Durant la crise sanitaire, on a vu avec l’application Stop Covid que ces débats ne sont pas simples. Qu’en pensez-vous ?
C’est une très bonne chose que ce débat ait eu lieu. Les citoyens ont suivi par les médias des polémiques sur l’utilisation de leurs données, ils ont aussi beaucoup entendu parler de technologie. Ils savent maintenant que le Bluetooth n’est pas qu’une fonction à activer pour brancher un casque sur leur smartphone, mais aussi un moyen de collecter leurs données. Mais qui leur dit que l’on déploie des capteurs Bluetooth au bord des routes et dans les villes intelligentes ? On est au cœur du sujet.
On a expliqué aux Français qu’ils pouvaient accepter, temporairement, que leurs données soient collectées pour lutter contre le virus. En conscience, des millions l’ont accepté. Mais où et quand peut-on débattre des données collectées pour améliorer la gestion des déchets, pour réduire la pollution automobile, pour gérer les énergies renouvelables ? Ces débats sont indispensables car ils permettent de construire ensuite un cadre de confiance.
Nous avons la chance en Europe d’avoir un RGPD, mais ça ne suffit pas. Il faut des garanties locales
Pour conclure, pouvez-vous nous dire ce que vous entendez par cadre de confiance ?
Les Anglo-Saxons appellent ça un data trust. C’était le cœur des polémiques avec Google à Toronto. Les pouvoirs locaux doivent être transparents et mettre en débat les innovations urbaines de la « smart city » car ces innovations consomment massivement nos données.
Ils doivent aussi apporter des garanties sur les règles d’utilisation de ces données. Nous avons la chance en Europe d’avoir un RGPD, mais ça ne suffit pas. Il faut des garanties locales.
C’est ce que fait Nantes en adoptant une Charte métropolitaine de la donnée ou ce que fait Dijon en annonçant la création d’un comité éthique.
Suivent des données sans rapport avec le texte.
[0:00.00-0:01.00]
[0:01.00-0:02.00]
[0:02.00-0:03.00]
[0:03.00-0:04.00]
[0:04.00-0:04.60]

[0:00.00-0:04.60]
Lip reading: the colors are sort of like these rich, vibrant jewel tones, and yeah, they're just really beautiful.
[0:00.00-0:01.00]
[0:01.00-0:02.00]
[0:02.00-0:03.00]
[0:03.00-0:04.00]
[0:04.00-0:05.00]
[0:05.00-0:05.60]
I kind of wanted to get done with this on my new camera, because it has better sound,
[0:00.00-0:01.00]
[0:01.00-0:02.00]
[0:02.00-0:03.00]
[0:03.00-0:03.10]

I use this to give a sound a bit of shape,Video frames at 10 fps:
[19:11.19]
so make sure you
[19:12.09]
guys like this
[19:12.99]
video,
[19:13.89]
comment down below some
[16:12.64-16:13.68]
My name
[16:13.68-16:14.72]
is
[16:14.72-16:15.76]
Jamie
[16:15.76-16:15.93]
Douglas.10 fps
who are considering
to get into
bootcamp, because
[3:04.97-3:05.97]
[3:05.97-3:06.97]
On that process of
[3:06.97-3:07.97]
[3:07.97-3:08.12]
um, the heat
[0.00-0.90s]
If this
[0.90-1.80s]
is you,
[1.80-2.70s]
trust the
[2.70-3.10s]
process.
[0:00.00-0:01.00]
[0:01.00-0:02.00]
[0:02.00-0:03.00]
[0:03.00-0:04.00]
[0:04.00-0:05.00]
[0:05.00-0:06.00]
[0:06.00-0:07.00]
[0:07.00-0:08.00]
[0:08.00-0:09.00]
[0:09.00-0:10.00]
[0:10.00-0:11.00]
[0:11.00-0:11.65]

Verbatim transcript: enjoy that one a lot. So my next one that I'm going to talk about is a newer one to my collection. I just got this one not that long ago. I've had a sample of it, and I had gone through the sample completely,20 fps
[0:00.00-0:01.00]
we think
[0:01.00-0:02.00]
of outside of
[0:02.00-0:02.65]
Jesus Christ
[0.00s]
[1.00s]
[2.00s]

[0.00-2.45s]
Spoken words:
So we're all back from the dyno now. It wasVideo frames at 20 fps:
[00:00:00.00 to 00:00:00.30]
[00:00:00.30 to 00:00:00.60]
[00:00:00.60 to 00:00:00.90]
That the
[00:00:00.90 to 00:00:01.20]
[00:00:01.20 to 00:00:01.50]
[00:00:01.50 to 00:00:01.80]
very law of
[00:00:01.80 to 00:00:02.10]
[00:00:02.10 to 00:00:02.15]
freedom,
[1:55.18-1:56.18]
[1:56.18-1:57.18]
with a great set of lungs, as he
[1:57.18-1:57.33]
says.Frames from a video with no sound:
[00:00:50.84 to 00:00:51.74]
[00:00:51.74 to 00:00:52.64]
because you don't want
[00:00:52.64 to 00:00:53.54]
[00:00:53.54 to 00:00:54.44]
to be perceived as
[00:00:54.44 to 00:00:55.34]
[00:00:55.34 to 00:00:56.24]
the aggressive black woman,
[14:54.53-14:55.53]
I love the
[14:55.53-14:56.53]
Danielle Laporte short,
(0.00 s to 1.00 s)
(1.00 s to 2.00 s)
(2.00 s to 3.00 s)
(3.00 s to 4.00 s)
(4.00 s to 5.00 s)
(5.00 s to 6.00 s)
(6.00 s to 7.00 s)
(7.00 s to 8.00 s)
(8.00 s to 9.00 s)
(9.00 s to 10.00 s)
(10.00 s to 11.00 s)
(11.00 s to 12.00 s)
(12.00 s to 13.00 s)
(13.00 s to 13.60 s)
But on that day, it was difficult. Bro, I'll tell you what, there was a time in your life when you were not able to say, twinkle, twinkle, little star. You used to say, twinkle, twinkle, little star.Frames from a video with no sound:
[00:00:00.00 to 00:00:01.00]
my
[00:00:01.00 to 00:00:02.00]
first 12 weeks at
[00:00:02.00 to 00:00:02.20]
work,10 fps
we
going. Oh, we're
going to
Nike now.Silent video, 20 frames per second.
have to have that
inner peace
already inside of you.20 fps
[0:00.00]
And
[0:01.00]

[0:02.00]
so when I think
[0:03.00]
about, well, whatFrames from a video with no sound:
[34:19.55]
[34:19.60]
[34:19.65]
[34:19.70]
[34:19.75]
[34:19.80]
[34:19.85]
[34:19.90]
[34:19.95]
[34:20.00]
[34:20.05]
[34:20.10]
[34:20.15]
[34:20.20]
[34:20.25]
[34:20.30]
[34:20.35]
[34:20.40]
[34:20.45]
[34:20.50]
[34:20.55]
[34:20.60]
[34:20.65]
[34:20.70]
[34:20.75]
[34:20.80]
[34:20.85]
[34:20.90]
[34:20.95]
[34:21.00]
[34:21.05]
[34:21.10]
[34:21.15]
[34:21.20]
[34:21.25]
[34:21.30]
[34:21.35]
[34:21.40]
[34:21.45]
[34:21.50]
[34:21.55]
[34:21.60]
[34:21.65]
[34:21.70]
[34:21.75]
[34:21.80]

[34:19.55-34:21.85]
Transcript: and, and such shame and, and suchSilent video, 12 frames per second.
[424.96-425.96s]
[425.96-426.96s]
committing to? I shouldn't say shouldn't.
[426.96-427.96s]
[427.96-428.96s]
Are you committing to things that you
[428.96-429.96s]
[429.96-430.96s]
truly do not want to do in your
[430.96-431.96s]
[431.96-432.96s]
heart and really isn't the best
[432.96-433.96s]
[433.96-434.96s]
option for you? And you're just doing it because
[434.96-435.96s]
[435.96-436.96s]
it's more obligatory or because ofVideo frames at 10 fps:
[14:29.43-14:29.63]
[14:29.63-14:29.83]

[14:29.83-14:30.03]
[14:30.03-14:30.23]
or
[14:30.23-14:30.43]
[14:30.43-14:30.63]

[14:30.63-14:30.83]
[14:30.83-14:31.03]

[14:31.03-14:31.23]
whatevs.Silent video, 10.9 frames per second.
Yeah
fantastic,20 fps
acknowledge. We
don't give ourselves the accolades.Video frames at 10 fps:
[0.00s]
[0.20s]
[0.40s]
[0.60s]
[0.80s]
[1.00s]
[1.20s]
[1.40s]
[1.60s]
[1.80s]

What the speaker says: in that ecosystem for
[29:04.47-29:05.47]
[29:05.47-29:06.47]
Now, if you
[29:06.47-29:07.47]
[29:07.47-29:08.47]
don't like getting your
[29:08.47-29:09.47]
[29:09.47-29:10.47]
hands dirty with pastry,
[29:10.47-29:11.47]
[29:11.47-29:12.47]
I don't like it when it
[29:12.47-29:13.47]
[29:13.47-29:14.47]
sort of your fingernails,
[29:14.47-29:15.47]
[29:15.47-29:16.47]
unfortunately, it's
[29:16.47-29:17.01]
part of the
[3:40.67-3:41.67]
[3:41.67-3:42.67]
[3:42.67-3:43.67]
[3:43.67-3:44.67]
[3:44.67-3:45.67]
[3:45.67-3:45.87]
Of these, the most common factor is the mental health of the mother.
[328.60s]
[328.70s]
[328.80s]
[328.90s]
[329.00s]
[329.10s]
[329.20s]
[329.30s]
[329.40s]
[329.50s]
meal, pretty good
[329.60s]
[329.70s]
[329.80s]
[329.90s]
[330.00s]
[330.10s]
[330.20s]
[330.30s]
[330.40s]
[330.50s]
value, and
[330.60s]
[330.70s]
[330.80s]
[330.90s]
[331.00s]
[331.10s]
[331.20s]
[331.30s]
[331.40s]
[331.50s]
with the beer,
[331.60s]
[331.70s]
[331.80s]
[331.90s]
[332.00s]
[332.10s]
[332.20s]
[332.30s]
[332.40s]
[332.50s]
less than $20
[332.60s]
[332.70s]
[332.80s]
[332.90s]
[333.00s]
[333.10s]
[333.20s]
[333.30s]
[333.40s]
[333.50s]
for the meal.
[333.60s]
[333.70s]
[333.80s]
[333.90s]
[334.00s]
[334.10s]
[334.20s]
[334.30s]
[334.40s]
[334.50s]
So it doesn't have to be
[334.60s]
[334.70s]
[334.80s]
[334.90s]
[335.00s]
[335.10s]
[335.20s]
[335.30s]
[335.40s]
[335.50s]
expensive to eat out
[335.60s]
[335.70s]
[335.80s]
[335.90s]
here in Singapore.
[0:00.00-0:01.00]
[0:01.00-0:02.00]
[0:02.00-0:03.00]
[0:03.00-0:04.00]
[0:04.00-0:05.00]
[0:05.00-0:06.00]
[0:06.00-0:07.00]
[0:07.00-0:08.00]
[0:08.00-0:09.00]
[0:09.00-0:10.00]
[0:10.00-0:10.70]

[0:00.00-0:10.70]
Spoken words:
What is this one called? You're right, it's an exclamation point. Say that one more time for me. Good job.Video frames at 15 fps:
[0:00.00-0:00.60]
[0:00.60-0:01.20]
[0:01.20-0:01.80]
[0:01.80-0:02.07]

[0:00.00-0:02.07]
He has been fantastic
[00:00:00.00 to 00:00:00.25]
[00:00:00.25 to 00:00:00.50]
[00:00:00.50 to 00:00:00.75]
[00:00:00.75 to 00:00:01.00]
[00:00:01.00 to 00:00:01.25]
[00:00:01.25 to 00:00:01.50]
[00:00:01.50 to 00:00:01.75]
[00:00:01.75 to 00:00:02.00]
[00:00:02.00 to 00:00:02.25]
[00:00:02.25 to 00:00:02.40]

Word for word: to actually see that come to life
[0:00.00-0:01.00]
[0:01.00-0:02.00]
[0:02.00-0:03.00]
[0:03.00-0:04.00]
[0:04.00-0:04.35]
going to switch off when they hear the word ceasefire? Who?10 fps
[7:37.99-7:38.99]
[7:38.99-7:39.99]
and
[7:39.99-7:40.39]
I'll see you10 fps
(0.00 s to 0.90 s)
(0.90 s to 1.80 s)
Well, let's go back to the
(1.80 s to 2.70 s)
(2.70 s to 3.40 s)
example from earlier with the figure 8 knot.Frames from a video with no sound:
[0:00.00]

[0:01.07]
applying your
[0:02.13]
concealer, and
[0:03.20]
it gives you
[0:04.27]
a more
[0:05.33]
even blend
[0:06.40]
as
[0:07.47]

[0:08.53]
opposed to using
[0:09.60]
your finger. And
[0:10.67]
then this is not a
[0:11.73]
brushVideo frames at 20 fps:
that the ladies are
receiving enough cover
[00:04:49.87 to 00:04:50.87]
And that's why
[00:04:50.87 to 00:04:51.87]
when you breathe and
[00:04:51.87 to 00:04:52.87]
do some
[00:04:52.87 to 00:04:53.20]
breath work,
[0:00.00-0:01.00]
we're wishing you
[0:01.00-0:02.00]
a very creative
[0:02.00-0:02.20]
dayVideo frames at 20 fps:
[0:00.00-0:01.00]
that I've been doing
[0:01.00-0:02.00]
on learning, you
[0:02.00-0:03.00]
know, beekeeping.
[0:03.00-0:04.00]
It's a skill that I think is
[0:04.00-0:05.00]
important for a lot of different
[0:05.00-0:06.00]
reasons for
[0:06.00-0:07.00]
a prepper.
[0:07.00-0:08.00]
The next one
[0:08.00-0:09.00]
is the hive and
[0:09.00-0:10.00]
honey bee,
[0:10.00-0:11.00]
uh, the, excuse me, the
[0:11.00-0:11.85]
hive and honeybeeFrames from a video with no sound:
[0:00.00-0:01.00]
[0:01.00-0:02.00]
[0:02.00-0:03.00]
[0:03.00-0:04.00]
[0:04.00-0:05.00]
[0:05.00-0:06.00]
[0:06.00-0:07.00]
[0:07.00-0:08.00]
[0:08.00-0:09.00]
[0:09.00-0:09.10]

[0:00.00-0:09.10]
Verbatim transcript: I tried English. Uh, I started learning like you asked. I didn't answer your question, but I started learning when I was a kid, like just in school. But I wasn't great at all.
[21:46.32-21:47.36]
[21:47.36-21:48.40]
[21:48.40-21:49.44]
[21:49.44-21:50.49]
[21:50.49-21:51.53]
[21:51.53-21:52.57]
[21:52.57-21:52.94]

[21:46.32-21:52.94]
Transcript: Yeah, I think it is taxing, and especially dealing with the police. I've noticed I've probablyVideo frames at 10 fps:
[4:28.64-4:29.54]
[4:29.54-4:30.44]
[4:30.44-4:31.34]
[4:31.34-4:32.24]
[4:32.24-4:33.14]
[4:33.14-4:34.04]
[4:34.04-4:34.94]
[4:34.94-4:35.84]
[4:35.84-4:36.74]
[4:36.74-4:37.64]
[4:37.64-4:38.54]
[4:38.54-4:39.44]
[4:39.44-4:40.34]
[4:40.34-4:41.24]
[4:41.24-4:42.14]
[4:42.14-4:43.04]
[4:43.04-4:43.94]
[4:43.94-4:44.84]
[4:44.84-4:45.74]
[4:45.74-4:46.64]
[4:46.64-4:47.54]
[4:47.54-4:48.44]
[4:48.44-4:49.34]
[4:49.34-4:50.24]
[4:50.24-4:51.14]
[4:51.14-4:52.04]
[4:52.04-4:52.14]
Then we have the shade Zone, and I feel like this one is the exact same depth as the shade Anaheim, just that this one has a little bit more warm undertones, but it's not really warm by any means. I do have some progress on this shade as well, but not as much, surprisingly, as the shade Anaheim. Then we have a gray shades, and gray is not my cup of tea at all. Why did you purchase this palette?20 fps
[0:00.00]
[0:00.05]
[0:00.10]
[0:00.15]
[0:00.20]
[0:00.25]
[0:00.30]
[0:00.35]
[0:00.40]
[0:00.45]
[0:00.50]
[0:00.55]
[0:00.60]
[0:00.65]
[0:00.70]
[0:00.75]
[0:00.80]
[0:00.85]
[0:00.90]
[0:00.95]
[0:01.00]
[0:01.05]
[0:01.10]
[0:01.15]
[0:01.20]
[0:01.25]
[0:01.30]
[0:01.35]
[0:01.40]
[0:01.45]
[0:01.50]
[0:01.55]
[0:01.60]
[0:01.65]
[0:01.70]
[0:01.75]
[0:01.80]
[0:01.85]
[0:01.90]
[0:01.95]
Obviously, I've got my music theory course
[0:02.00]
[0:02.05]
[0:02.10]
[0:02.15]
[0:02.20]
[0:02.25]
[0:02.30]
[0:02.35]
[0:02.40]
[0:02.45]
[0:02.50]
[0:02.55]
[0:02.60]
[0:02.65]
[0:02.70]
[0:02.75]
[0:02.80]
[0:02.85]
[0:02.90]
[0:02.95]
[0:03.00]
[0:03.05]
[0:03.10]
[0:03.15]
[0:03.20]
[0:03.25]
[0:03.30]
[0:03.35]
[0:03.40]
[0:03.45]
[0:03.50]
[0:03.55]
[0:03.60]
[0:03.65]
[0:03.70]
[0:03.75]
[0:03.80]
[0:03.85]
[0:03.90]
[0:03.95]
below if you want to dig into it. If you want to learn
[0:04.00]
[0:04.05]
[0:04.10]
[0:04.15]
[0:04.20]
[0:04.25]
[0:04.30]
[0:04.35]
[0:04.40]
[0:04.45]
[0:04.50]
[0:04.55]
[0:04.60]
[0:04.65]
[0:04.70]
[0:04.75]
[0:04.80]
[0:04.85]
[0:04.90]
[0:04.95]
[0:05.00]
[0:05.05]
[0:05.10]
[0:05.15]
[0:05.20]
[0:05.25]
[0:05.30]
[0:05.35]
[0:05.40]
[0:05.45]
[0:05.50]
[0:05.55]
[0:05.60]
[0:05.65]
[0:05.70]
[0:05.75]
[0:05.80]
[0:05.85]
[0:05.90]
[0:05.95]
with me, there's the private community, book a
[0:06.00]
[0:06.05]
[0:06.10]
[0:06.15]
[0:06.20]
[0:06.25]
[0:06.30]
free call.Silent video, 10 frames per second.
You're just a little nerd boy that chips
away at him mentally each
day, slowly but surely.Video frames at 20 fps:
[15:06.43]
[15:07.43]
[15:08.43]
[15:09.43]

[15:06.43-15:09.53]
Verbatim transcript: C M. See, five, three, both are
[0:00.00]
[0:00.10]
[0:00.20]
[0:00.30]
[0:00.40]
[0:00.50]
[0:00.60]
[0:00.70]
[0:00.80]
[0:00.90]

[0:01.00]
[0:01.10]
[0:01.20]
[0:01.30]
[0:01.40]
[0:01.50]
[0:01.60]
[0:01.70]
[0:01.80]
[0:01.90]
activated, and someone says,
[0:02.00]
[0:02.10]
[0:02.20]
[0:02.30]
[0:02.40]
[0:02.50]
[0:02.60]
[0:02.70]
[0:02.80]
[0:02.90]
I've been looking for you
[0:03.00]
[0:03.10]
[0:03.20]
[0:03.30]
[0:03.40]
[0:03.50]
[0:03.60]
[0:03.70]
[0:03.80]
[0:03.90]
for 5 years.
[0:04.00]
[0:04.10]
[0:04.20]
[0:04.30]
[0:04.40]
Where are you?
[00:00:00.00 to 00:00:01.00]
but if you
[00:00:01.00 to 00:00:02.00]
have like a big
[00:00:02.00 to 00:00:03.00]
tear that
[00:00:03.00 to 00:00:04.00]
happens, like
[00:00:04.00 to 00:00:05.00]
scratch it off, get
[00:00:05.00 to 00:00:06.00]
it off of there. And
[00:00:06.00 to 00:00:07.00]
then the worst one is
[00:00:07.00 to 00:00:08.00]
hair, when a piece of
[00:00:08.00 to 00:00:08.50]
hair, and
Il faut aussi former les citoyens, leur donner les moyens d’exercer leurs droits et avant ça de comprendre simplement comment ces choses fonctionnent.
Et qu’en est-il des élus ou des fonctionnaires territoriaux ?
La question est centrale et il y a urgence. Il faut que les dirigeants territoriaux se forment et disposent d’une vraie culture de la donnée. Sinon, ce sont quelques opérateurs, Gafa ou non d’ailleurs, qui prendront indirectement le contrôle de la gouvernance de certaines fonctions urbaines. On a beaucoup parlé de souveraineté pendant la crise sanitaire, pour les technologies et pour les données. La souveraineté n’est pas qu’un combat entre des États et des puissances mondiales, c’est aussi un enjeu local. La souveraineté publique locale sur l’ensemble des données urbaines est trop souvent un impensé, or c’est un impératif et un préalable à tout projet de ville intelligente. À Toronto, comme chez nous.